Excel BI - PowerQuery Challenge 226

excel-challenges
power-query
Dept ID Highest Paid Employee Promoted Employees Not Promoted Employees Emp Names Promotion Date
Published

March 24, 2026

Illustration for Excel BI - PowerQuery Challenge 226

Challenge Description

Dept ID Highest Paid Employee Promoted Employees Not Promoted Employees Emp Names Promotion Date

Solutions

library(tidyverse)
library(readxl)

path = "Power Query/PQ_Challenge_226.xlsx"
input = read_excel(path, range = "A1:D13")
test  = read_excel(path, range = "F1:I19")

result = input %>%
  fill(`Dept ID`) %>%
  select(-`Highest Paid Employee`) %>%
  pivot_longer(-`Dept ID`, values_to = "Value") %>%
  separate(Value, into = c("Emp Names", "Salary", "Promotion Date"), sep = "-") %>%
  select(-name) %>%
  filter(!is.na(`Emp Names`)) %>%
  arrange(`Dept ID`, `Emp Names`) %>%
  mutate(`Promotion Date` = as.POSIXct(`Promotion Date`, format = "%m/%d/%Y", tz = "UTC"),
         Salary = as.numeric(Salary)) %>%
  select(`Dept ID`, `Emp Names`, `Promotion Date`, Salary)

all.equal(result, test, check.attributes = FALSE)
#> [1] TRUE
  • Logic:

    • Reads the workbook range needed for the challenge

    • Reshapes the data into the structure required by the result table

    • Builds helper columns that drive the final output

  • Strengths:

    • The R solution stays close to the workbook logic and keeps the transformation compact.
  • Areas for Improvement:

    • The code assumes the workbook layout and selected ranges remain stable.
  • Gem:

    • The best part of the solution is choosing the right intermediate shape before formatting the final output.
import pandas as pd

path = "PQ_Challenge_226.xlsx"
input = pd.read_excel(path, usecols="A:D", nrows=13)
test = pd.read_excel(path, usecols="F:I", nrows=19).rename(columns=lambda x: x.replace('.1', ''))

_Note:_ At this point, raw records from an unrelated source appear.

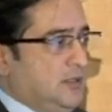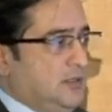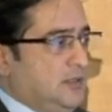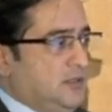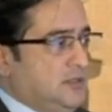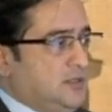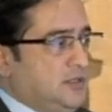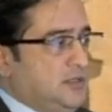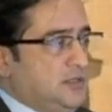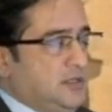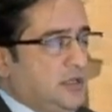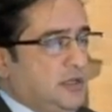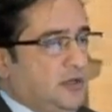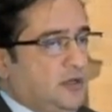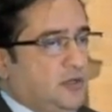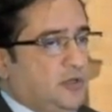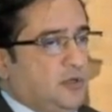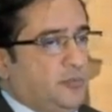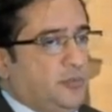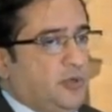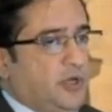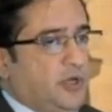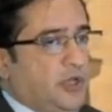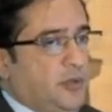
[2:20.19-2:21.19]
This is
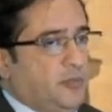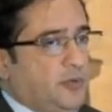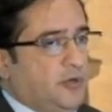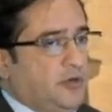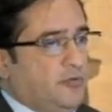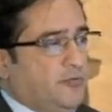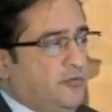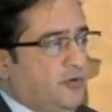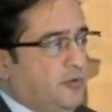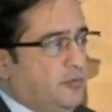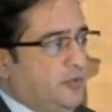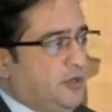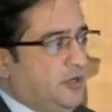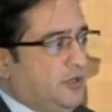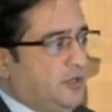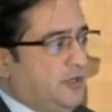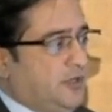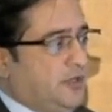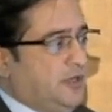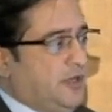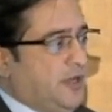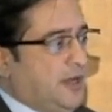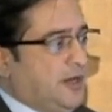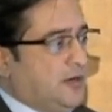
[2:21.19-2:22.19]
another paper from
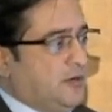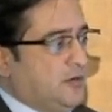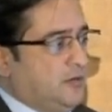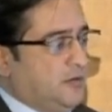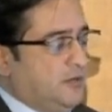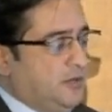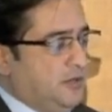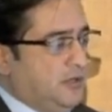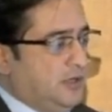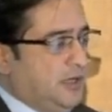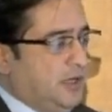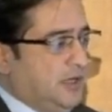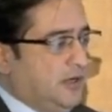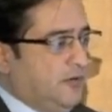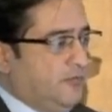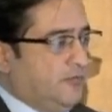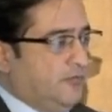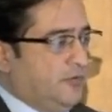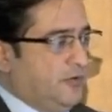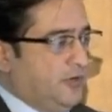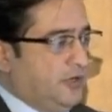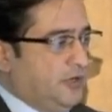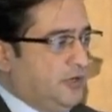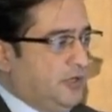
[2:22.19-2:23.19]
Dr. Caro in
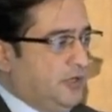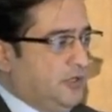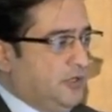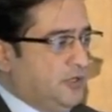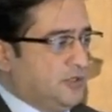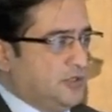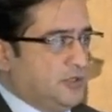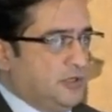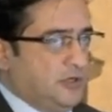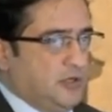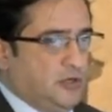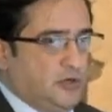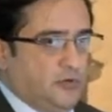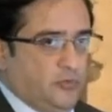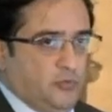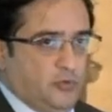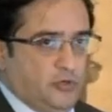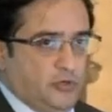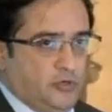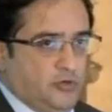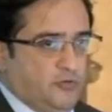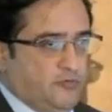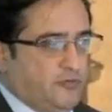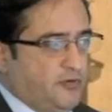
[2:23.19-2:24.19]
California. He does a lot of
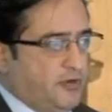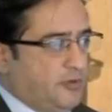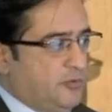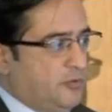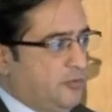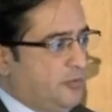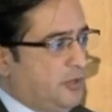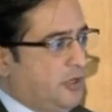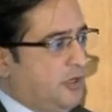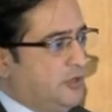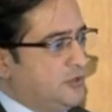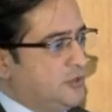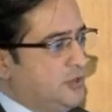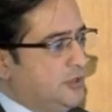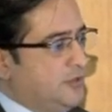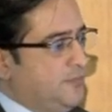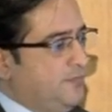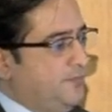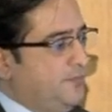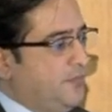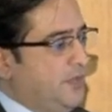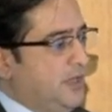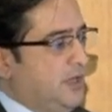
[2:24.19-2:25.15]
work on fibromyalgia.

input['Dept ID'] = input['Dept ID'].ffill().astype('int64')
input = input.drop(columns=['Highest Paid Employee']).melt(id_vars=['Dept ID'], var_name='name', value_name='Value')
input[['Emp Names', 'Salary', 'Promotion Date']] = input['Value'].str.split('-', expand=True)
input = input.drop(columns=['name', 'Value']).dropna(subset=['Emp Names']).sort_values(by=['Dept ID', 'Emp Names'])
input['Promotion Date'] = pd.to_datetime(input['Promotion Date'], format="%m/%d/%Y")
input['Salary'] = pd.to_numeric(input['Salary']).astype('int64')

result = input[['Dept ID', 'Emp Names', 'Promotion Date', 'Salary']].reset_index(drop=True)

print(result.equals(test)) # True
  • Logic:

    • Reads the workbook range needed for the challenge

    • Reshapes the data into the structure required by the result table

  • Strengths:

    • The Python version follows the same workbook rule in a direct pandas-oriented implementation.
  • Areas for Improvement:

    • As with the R version, any workbook layout change would require small adjustments.
  • Gem:

    • The implementation stays close to the source challenge instead of adding unnecessary abstraction.

Difficulty Level

This task is moderate:

  • It combines reshaping, grouping, or parsing steps that are common in Power Query style problems.

  • The main challenge is reproducing the workbook output structure exactly.